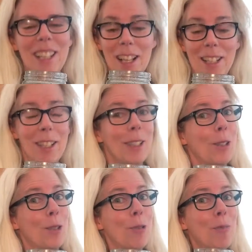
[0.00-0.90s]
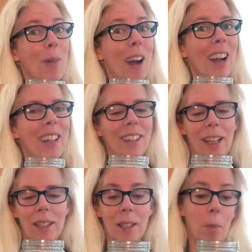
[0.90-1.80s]
C'est super
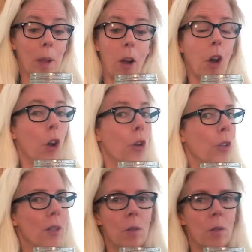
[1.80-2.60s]
intéressant. Puis encore là,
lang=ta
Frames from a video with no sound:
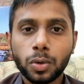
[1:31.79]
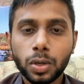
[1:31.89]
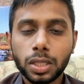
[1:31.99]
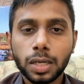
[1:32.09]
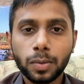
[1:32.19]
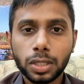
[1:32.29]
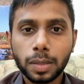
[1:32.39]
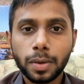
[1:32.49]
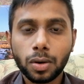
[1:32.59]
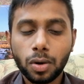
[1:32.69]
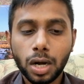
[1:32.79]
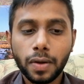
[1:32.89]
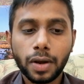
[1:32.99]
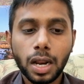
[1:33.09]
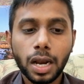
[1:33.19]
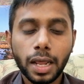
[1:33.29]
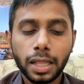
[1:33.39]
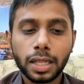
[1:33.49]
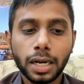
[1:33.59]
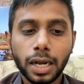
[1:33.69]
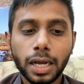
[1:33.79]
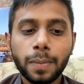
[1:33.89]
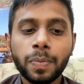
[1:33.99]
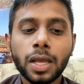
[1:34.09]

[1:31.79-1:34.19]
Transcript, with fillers: கோயத்தில் மொத்தமாக கொரோனாவினால் இறந்துருக்கிறாங்க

» Assignment
Look through the records above and please copy every line in which the string "with" occurs.

» Task answer
Frames from a video with no sound:
Transcript, with fillers: கோயத்தில் மொத்தமாக கொரோனாவினால் இறந்துருக்கிறாங்க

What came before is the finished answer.